··· Supplied material

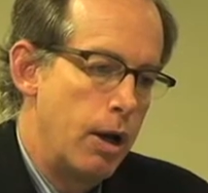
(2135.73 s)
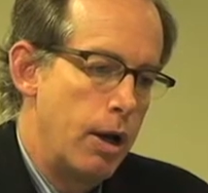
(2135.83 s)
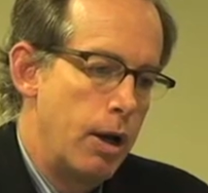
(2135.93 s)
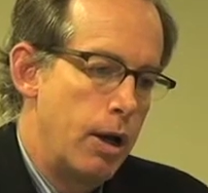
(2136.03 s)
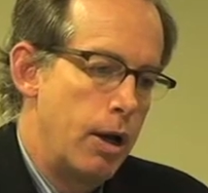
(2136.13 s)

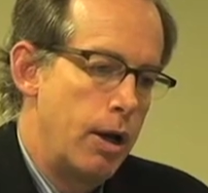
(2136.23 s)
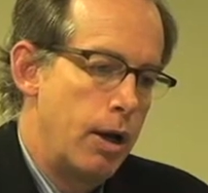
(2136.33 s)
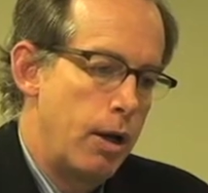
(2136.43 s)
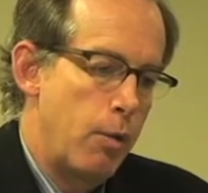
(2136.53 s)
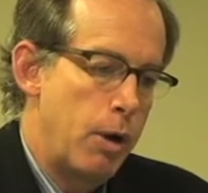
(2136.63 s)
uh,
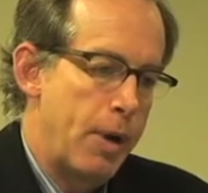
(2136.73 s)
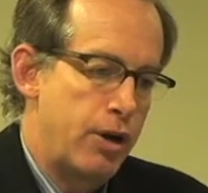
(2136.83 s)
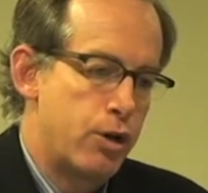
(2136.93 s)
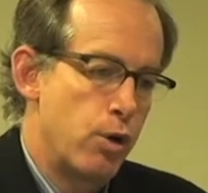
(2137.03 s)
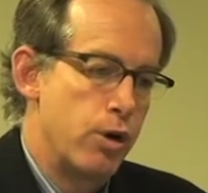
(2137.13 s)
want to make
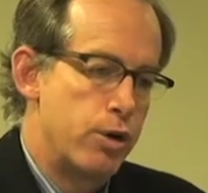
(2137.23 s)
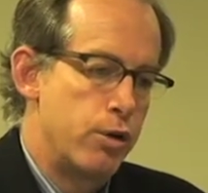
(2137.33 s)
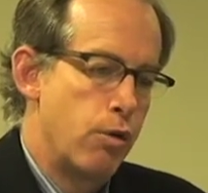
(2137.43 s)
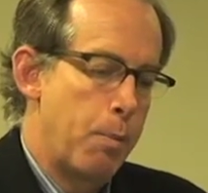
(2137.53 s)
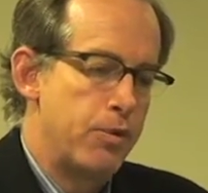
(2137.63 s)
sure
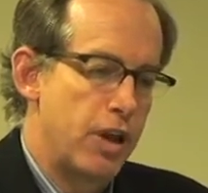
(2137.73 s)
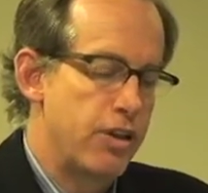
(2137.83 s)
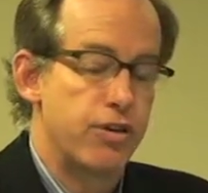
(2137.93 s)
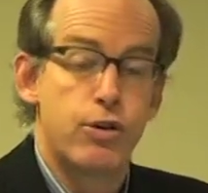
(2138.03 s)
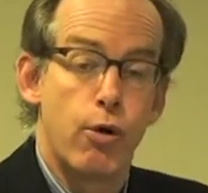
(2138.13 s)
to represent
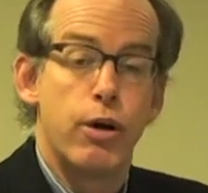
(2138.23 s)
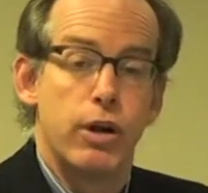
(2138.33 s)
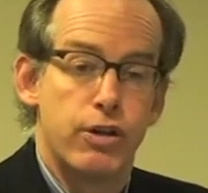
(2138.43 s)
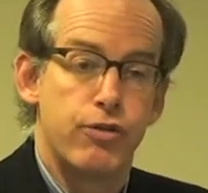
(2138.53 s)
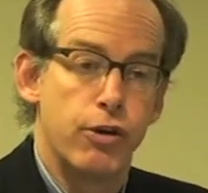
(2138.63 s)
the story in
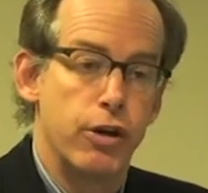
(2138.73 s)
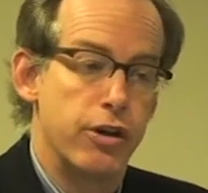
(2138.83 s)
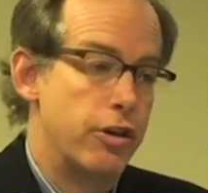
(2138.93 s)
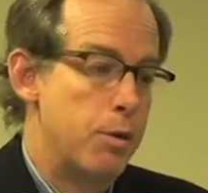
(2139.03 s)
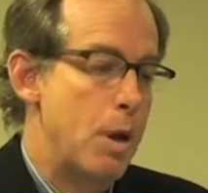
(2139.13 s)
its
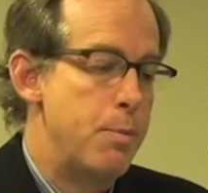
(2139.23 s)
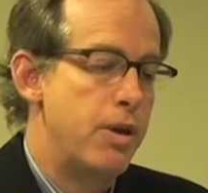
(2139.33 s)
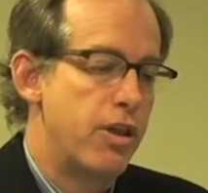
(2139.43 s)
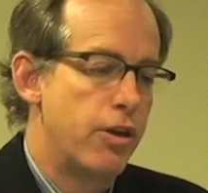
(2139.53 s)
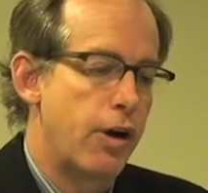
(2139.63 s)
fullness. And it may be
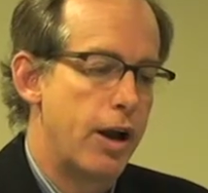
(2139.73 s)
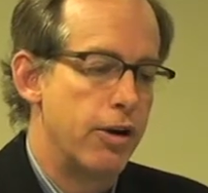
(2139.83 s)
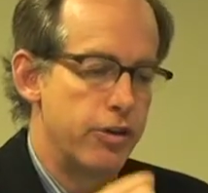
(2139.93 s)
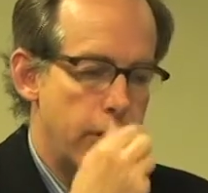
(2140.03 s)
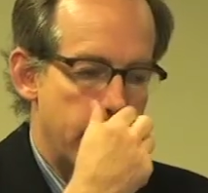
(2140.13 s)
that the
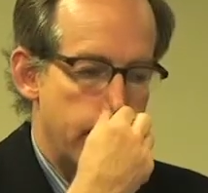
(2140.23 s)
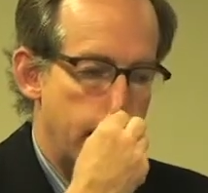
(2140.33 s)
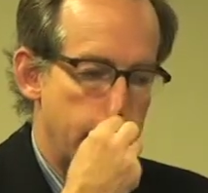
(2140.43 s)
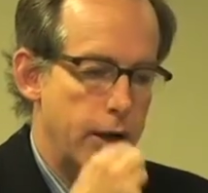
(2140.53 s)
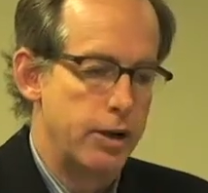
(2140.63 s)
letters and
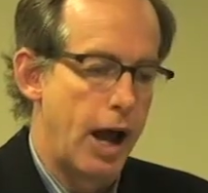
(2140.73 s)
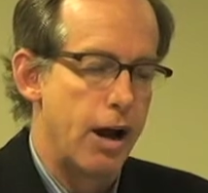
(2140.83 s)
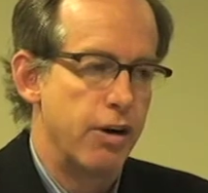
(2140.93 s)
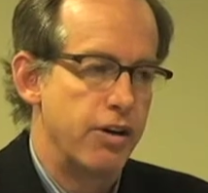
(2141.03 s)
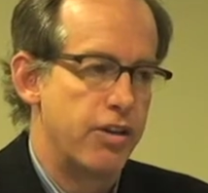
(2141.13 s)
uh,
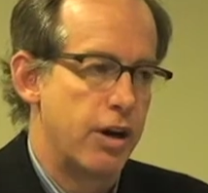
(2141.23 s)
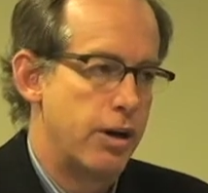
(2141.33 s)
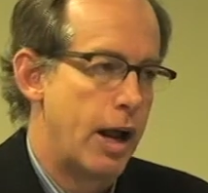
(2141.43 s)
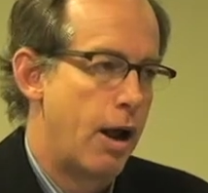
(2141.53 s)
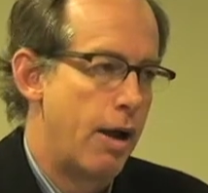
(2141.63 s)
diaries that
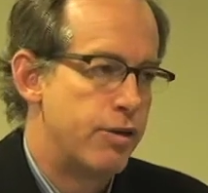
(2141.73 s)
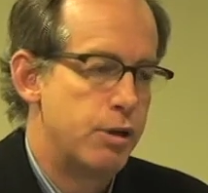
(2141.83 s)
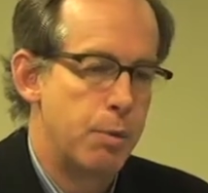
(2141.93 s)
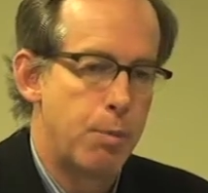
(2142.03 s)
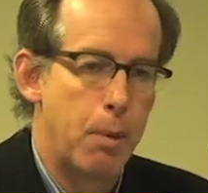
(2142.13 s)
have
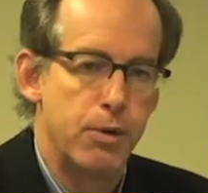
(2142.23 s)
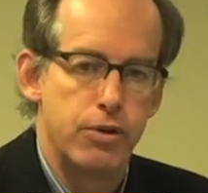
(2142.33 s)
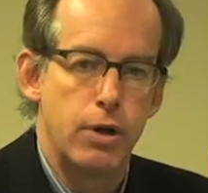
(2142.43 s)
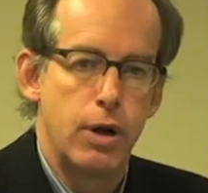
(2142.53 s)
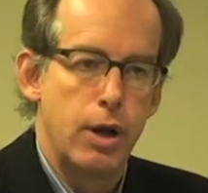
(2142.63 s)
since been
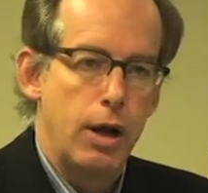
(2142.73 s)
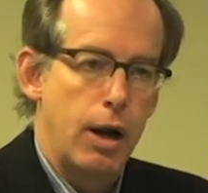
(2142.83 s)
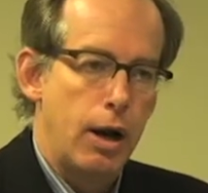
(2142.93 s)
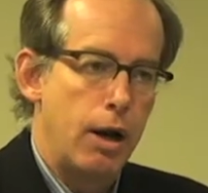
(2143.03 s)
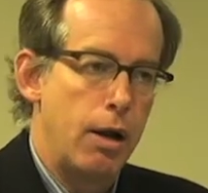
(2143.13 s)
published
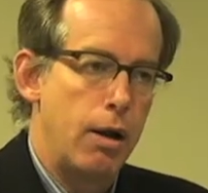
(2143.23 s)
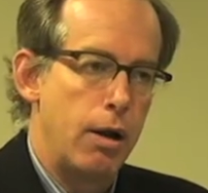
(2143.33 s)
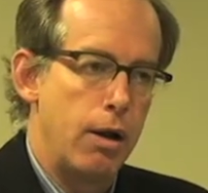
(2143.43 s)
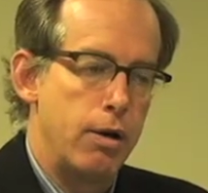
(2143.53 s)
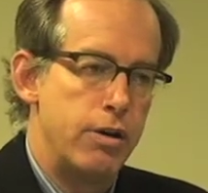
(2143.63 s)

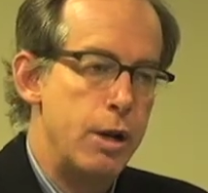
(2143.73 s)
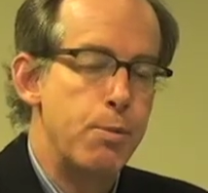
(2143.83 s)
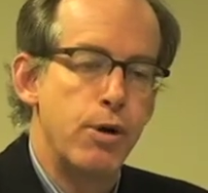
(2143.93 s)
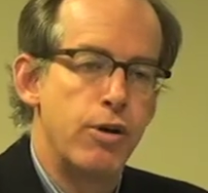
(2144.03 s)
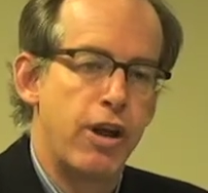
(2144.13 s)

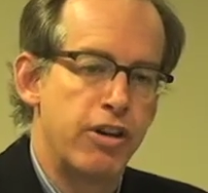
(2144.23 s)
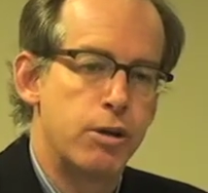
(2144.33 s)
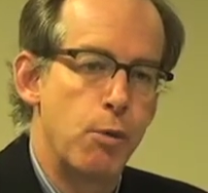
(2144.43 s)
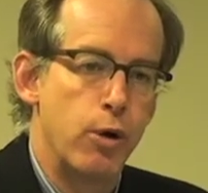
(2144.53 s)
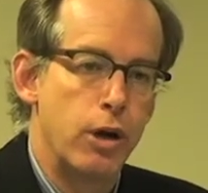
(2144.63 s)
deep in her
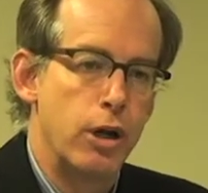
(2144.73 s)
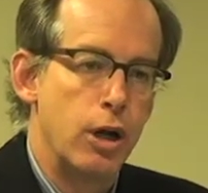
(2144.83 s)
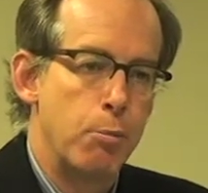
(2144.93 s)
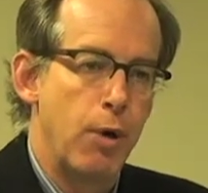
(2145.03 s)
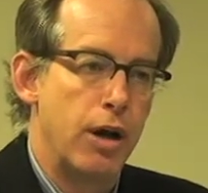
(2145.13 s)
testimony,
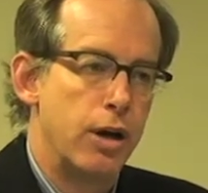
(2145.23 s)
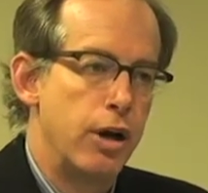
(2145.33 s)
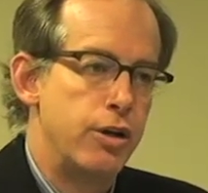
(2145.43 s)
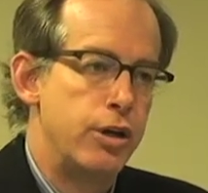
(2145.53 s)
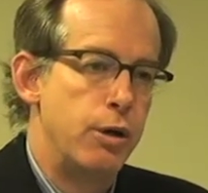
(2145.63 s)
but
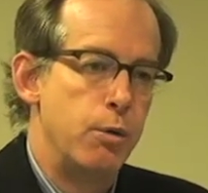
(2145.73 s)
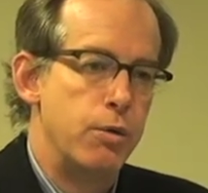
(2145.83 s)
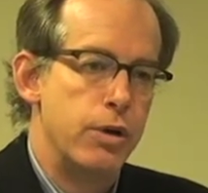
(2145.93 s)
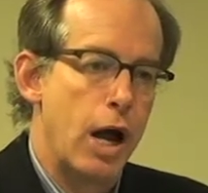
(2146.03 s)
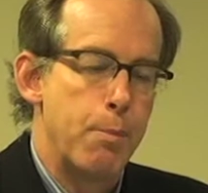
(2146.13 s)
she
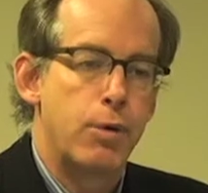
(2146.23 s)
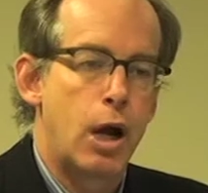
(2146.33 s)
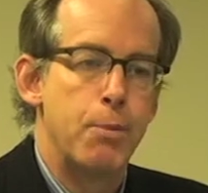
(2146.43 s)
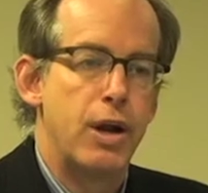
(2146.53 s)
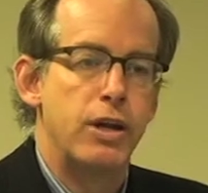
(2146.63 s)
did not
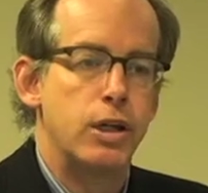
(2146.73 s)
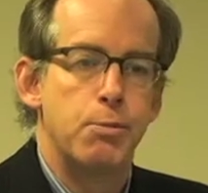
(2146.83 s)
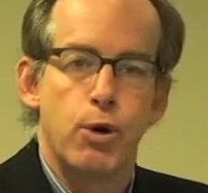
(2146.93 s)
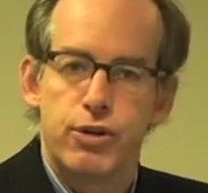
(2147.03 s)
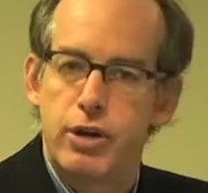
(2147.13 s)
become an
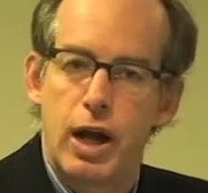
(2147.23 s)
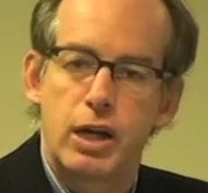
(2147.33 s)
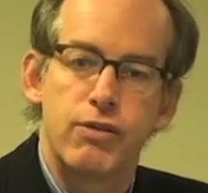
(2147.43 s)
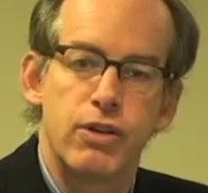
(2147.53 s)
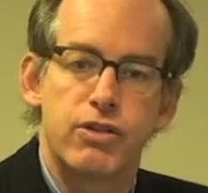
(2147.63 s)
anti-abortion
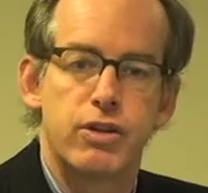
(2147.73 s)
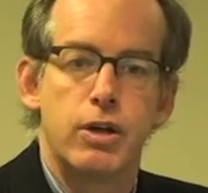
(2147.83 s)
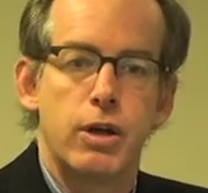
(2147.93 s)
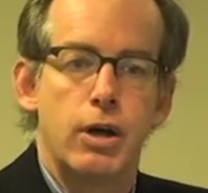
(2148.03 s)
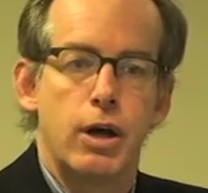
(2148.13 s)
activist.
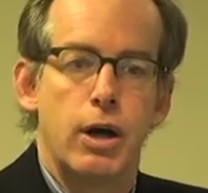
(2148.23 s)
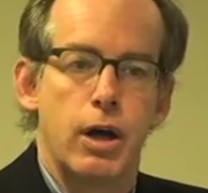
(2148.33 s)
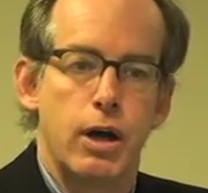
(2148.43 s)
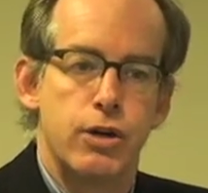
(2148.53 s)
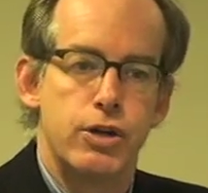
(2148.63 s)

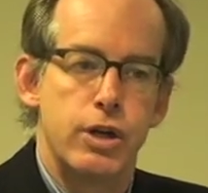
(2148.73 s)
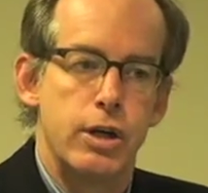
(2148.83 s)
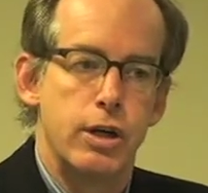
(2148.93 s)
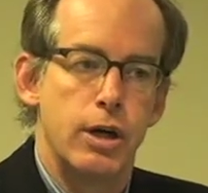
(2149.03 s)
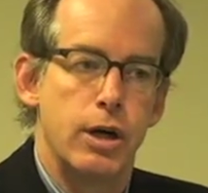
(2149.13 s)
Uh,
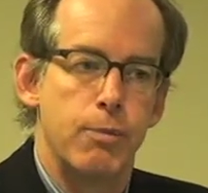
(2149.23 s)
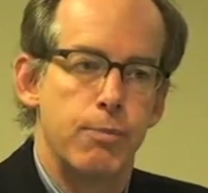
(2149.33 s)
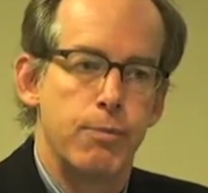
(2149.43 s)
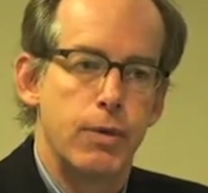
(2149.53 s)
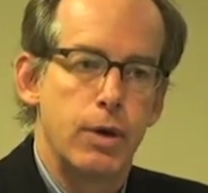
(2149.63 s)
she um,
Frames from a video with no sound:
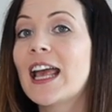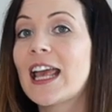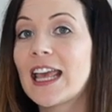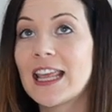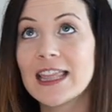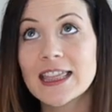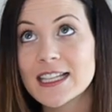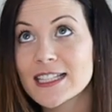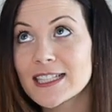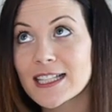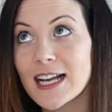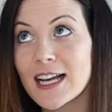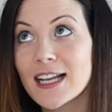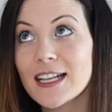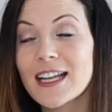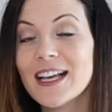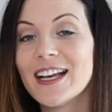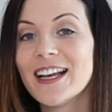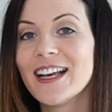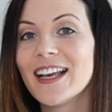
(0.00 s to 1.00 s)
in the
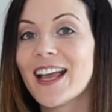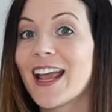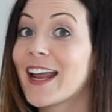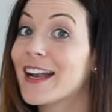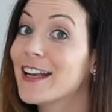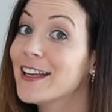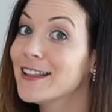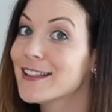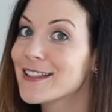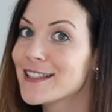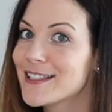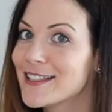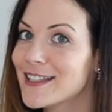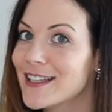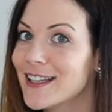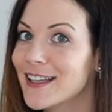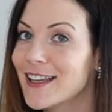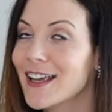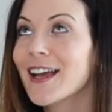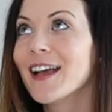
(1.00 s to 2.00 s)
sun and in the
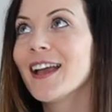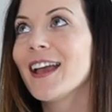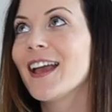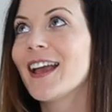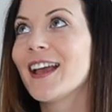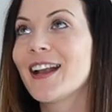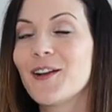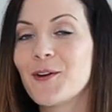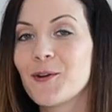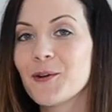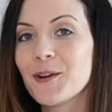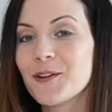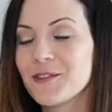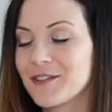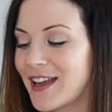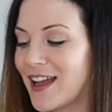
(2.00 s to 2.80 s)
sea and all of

······

* Exercise instructions:
Line by line, retype the records above exactly, minus the images.

* Result:
(2135.73 s)
(2135.83 s)
(2135.93 s)
(2136.03 s)
(2136.13 s)

(2136.23 s)
(2136.33 s)
(2136.43 s)
(2136.53 s)
(2136.63 s)
uh,
(2136.73 s)
(2136.83 s)
(2136.93 s)
(2137.03 s)
(2137.13 s)
want to make
(2137.23 s)
(2137.33 s)
(2137.43 s)
(2137.53 s)
(2137.63 s)
sure
(2137.73 s)
(2137.83 s)
(2137.93 s)
(2138.03 s)
(2138.13 s)
to represent
(2138.23 s)
(2138.33 s)
(2138.43 s)
(2138.53 s)
(2138.63 s)
the story in
(2138.73 s)
(2138.83 s)
(2138.93 s)
(2139.03 s)
(2139.13 s)
its
(2139.23 s)
(2139.33 s)
(2139.43 s)
(2139.53 s)
(2139.63 s)
fullness. And it may be
(2139.73 s)
(2139.83 s)
(2139.93 s)
(2140.03 s)
(2140.13 s)
that the
(2140.23 s)
(2140.33 s)
(2140.43 s)
(2140.53 s)
(2140.63 s)
letters and
(2140.73 s)
(2140.83 s)
(2140.93 s)
(2141.03 s)
(2141.13 s)
uh,
(2141.23 s)
(2141.33 s)
(2141.43 s)
(2141.53 s)
(2141.63 s)
diaries that
(2141.73 s)
(2141.83 s)
(2141.93 s)
(2142.03 s)
(2142.13 s)
have
(2142.23 s)
(2142.33 s)
(2142.43 s)
(2142.53 s)
(2142.63 s)
since been
(2142.73 s)
(2142.83 s)
(2142.93 s)
(2143.03 s)
(2143.13 s)
published
(2143.23 s)
(2143.33 s)
(2143.43 s)
(2143.53 s)
(2143.63 s)

(2143.73 s)
(2143.83 s)
(2143.93 s)
(2144.03 s)
(2144.13 s)

(2144.23 s)
(2144.33 s)
(2144.43 s)
(2144.53 s)
(2144.63 s)
deep in her
(2144.73 s)
(2144.83 s)
(2144.93 s)
(2145.03 s)
(2145.13 s)
testimony,
(2145.23 s)
(2145.33 s)
(2145.43 s)
(2145.53 s)
(2145.63 s)
but
(2145.73 s)
(2145.83 s)
(2145.93 s)
(2146.03 s)
(2146.13 s)
she
(2146.23 s)
(2146.33 s)
(2146.43 s)
(2146.53 s)
(2146.63 s)
did not
(2146.73 s)
(2146.83 s)
(2146.93 s)
(2147.03 s)
(2147.13 s)
become an
(2147.23 s)
(2147.33 s)
(2147.43 s)
(2147.53 s)
(2147.63 s)
anti-abortion
(2147.73 s)
(2147.83 s)
(2147.93 s)
(2148.03 s)
(2148.13 s)
activist.
(2148.23 s)
(2148.33 s)
(2148.43 s)
(2148.53 s)
(2148.63 s)

(2148.73 s)
(2148.83 s)
(2148.93 s)
(2149.03 s)
(2149.13 s)
Uh,
(2149.23 s)
(2149.33 s)
(2149.43 s)
(2149.53 s)
(2149.63 s)
she um,
Frames from a video with no sound:
(0.00 s to 1.00 s)
in the
(1.00 s to 2.00 s)
sun and in the
(2.00 s to 2.80 s)
sea and all of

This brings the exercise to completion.